## TASK
Reproduce the full listing below exactly. Do not include the pictures.

*** GIVEN RECORDS ***

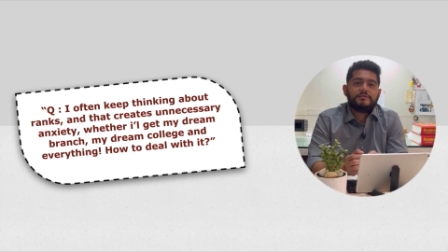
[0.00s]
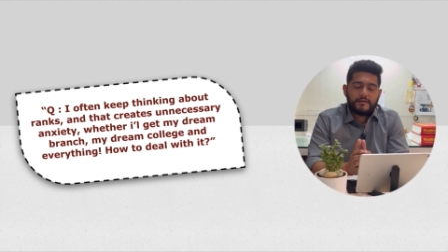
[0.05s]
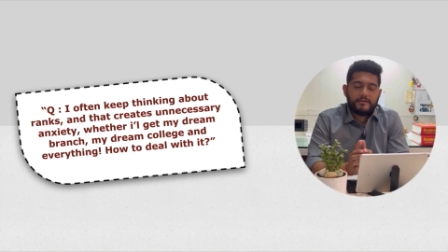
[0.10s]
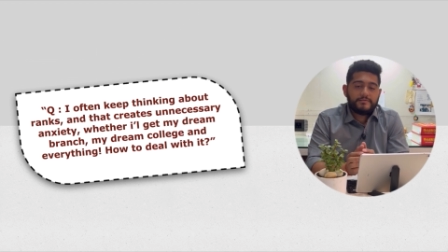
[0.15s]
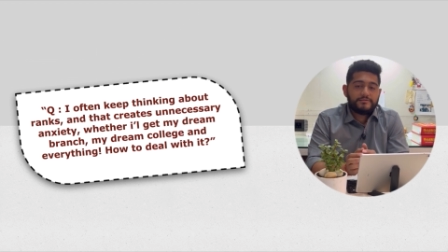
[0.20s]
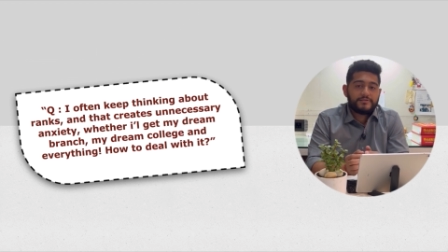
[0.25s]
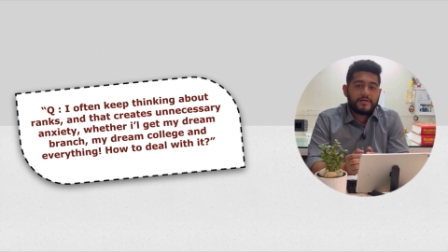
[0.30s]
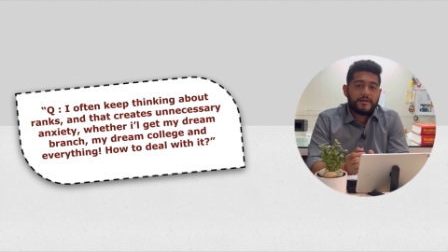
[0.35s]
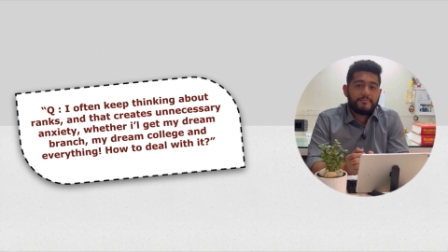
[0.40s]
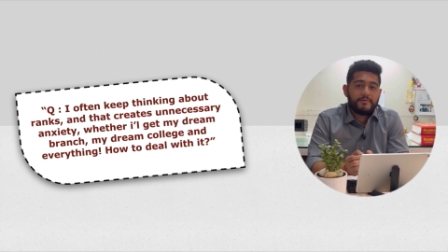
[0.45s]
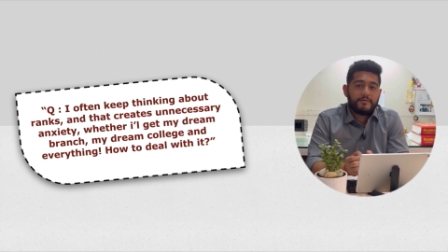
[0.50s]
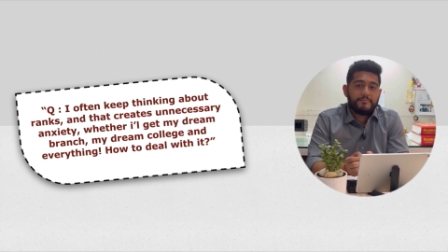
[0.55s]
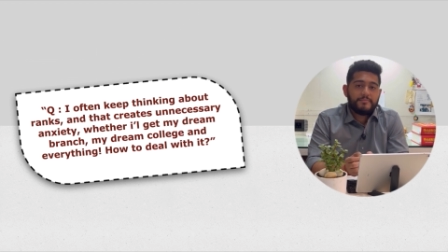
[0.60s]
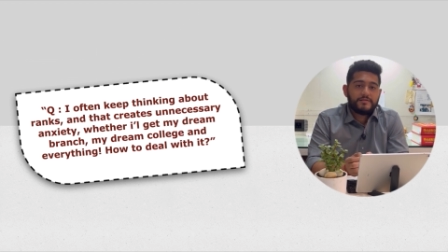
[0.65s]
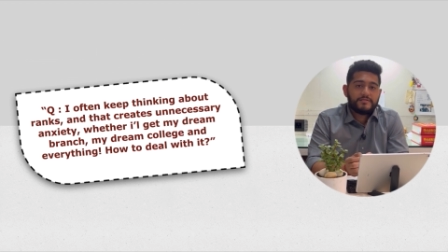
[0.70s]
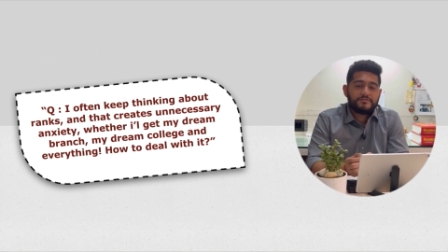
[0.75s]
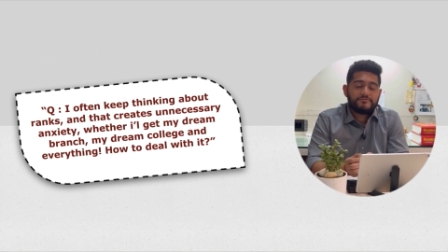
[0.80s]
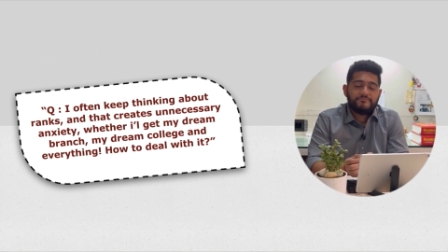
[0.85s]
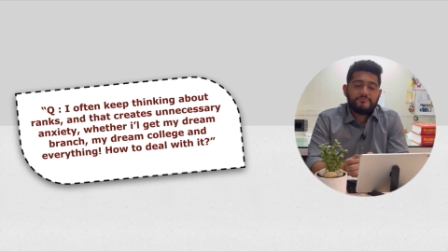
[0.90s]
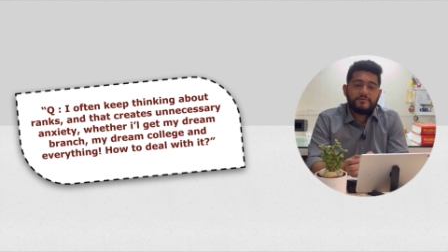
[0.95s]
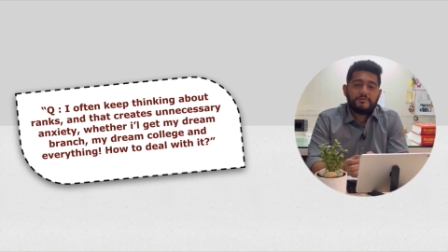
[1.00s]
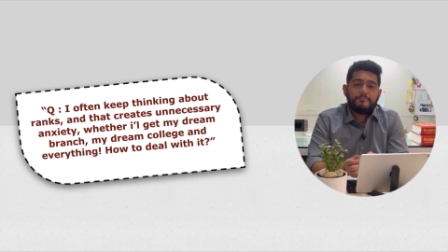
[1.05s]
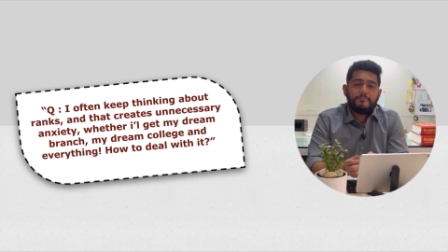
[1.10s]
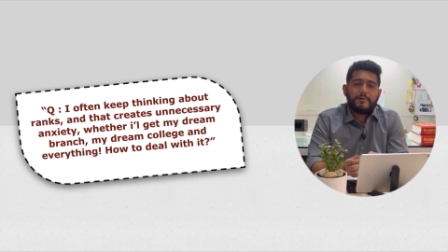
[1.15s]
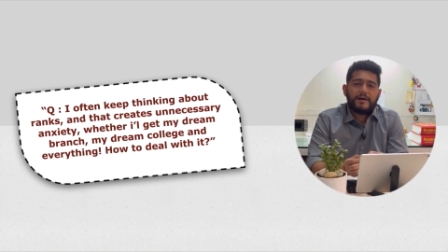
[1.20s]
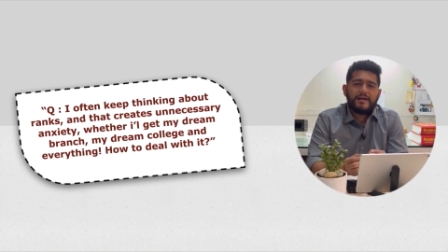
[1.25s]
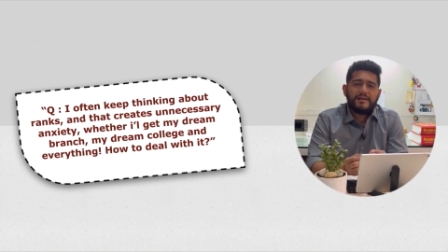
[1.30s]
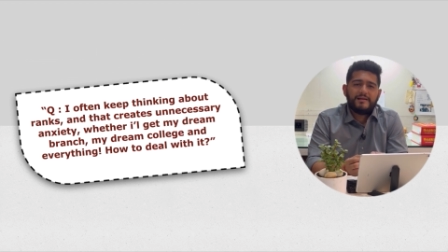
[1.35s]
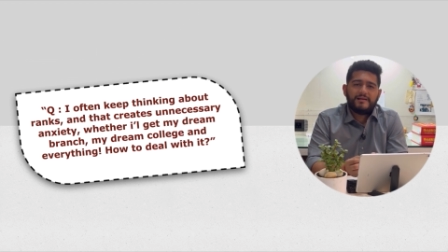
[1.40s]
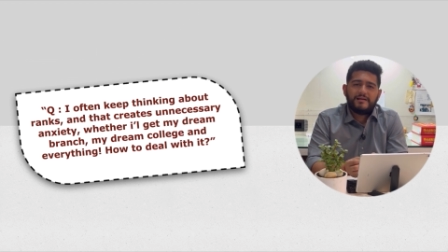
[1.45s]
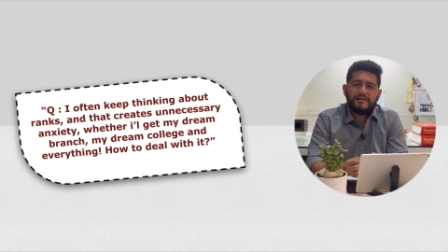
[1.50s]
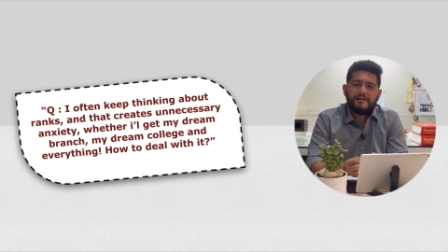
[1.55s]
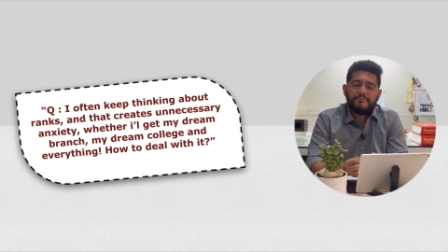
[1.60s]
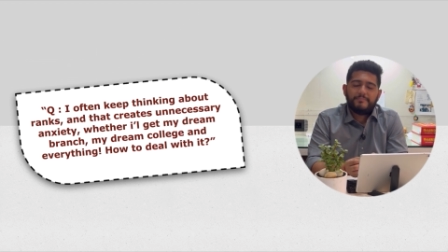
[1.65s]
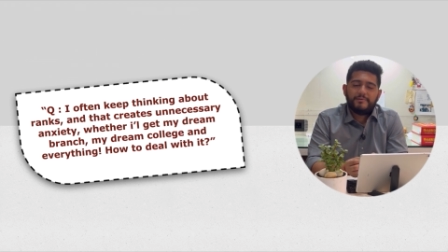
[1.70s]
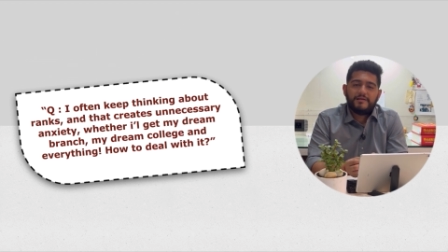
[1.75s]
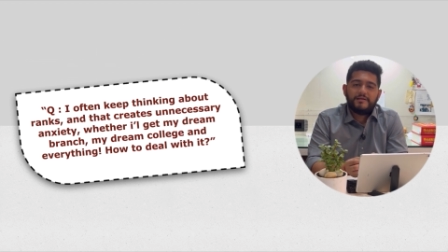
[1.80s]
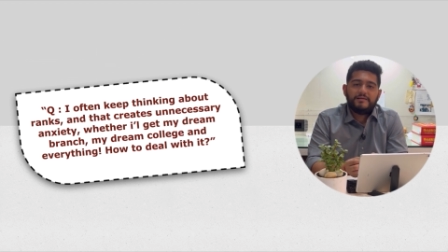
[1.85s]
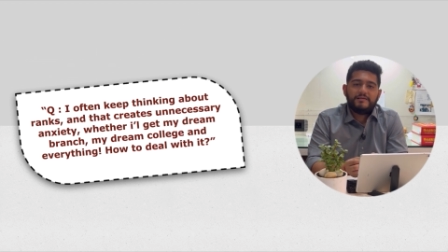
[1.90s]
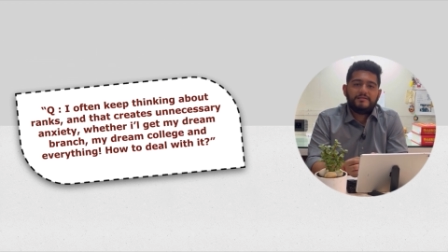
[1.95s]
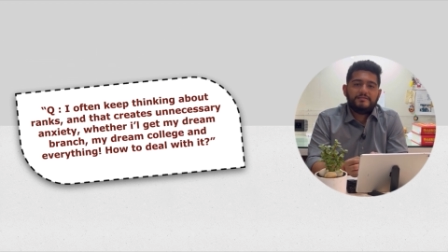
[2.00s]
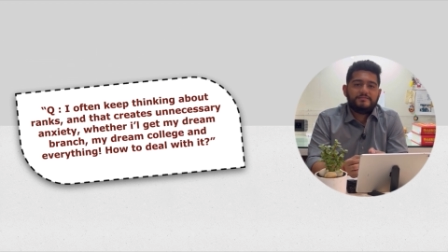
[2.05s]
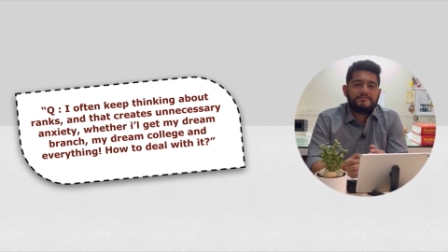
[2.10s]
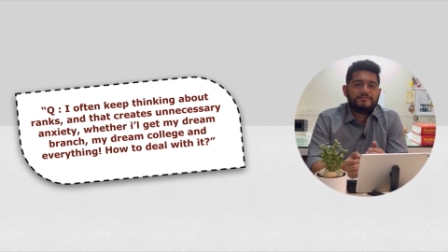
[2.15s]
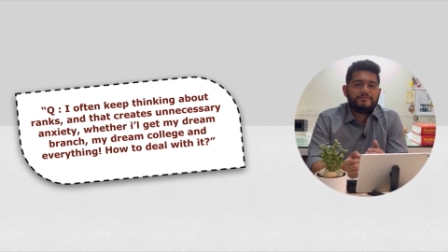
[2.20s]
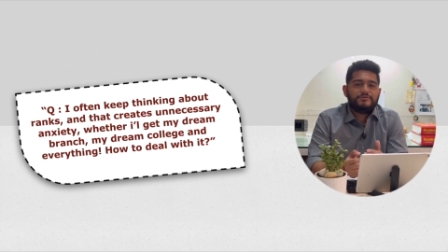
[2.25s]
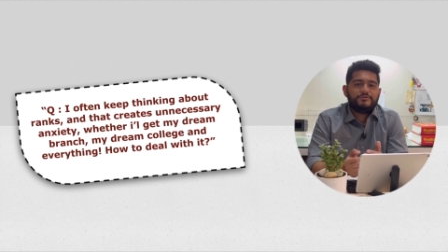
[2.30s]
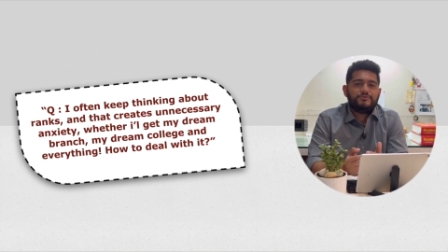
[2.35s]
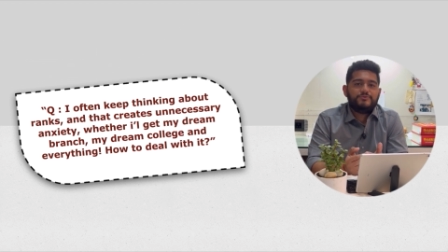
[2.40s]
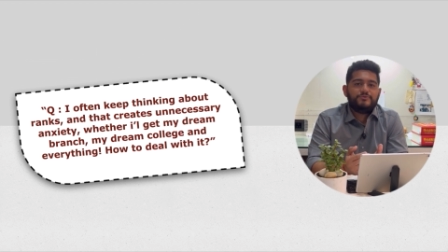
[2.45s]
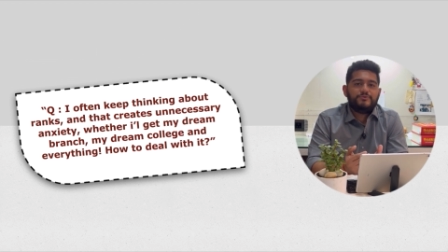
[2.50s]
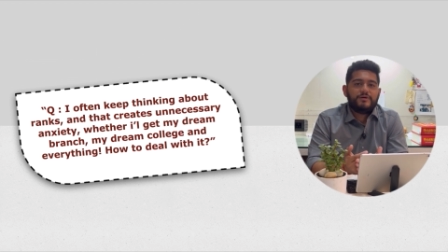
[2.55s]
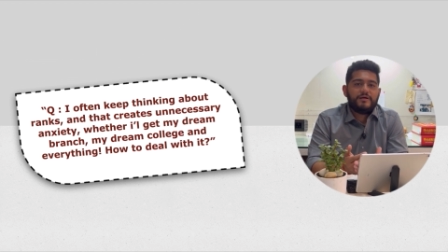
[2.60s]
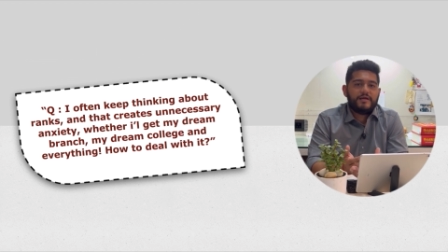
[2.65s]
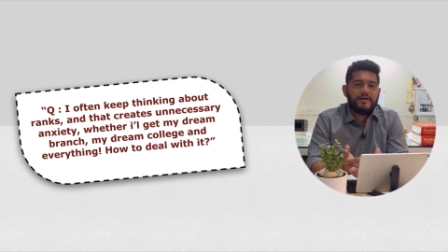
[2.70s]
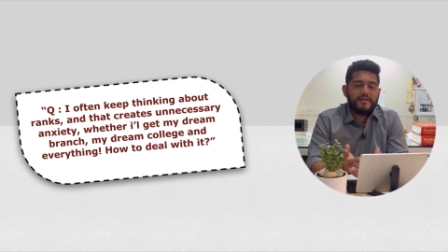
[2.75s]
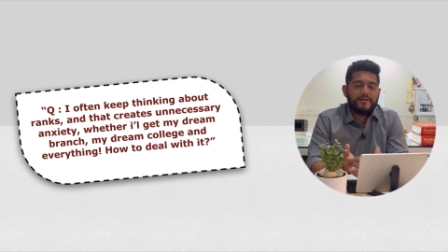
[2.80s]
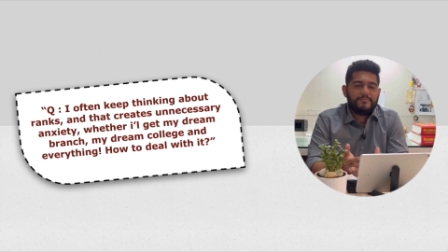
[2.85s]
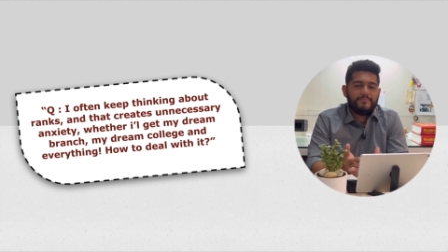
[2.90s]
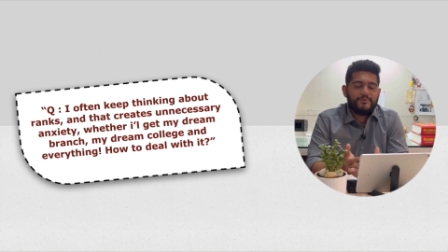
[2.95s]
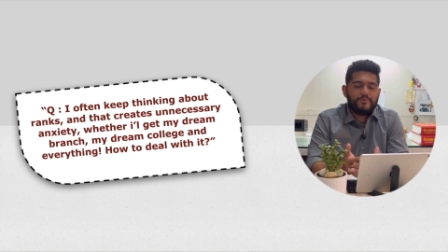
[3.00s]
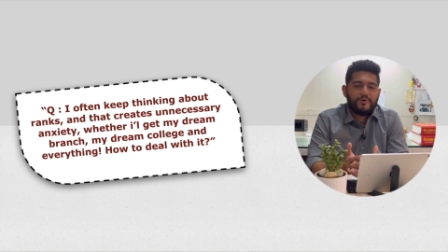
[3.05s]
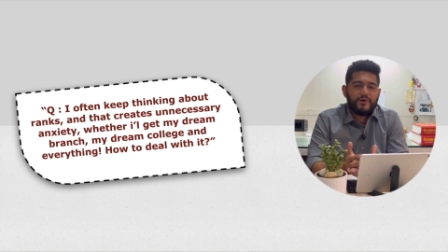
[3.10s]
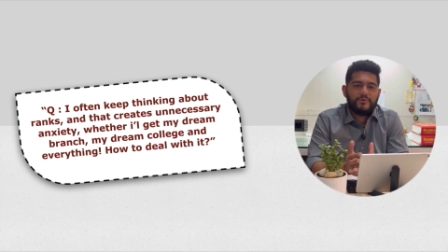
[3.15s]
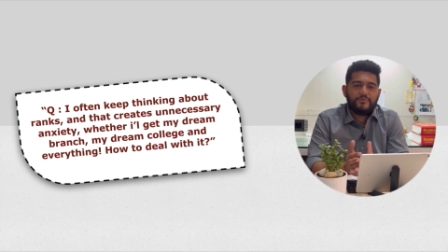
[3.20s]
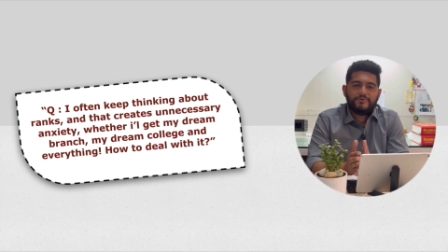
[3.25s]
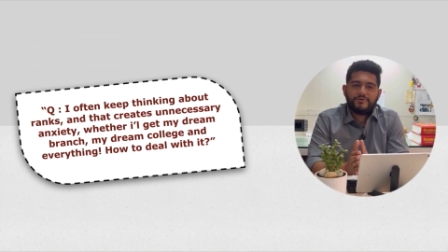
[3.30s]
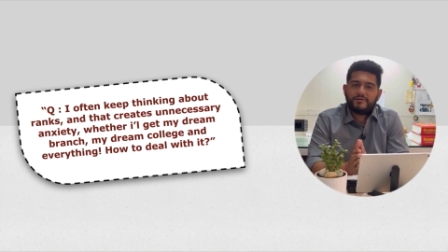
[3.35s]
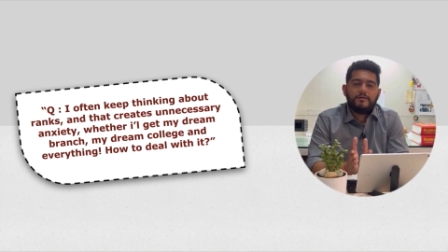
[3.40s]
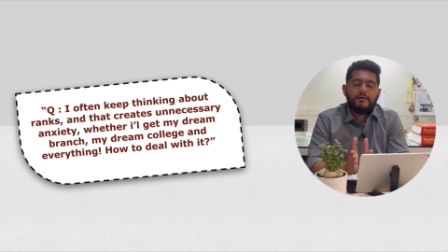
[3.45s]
I try my best with my little abilities to help you out,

*** End of GIVEN RECORDS ***

## RESPONSE BOX
[0.00s]
[0.05s]
[0.10s]
[0.15s]
[0.20s]
[0.25s]
[0.30s]
[0.35s]
[0.40s]
[0.45s]
[0.50s]
[0.55s]
[0.60s]
[0.65s]
[0.70s]
[0.75s]
[0.80s]
[0.85s]
[0.90s]
[0.95s]
[1.00s]
[1.05s]
[1.10s]
[1.15s]
[1.20s]
[1.25s]
[1.30s]
[1.35s]
[1.40s]
[1.45s]
[1.50s]
[1.55s]
[1.60s]
[1.65s]
[1.70s]
[1.75s]
[1.80s]
[1.85s]
[1.90s]
[1.95s]
[2.00s]
[2.05s]
[2.10s]
[2.15s]
[2.20s]
[2.25s]
[2.30s]
[2.35s]
[2.40s]
[2.45s]
[2.50s]
[2.55s]
[2.60s]
[2.65s]
[2.70s]
[2.75s]
[2.80s]
[2.85s]
[2.90s]
[2.95s]
[3.00s]
[3.05s]
[3.10s]
[3.15s]
[3.20s]
[3.25s]
[3.30s]
[3.35s]
[3.40s]
[3.45s]
I try my best with my little abilities to help you out,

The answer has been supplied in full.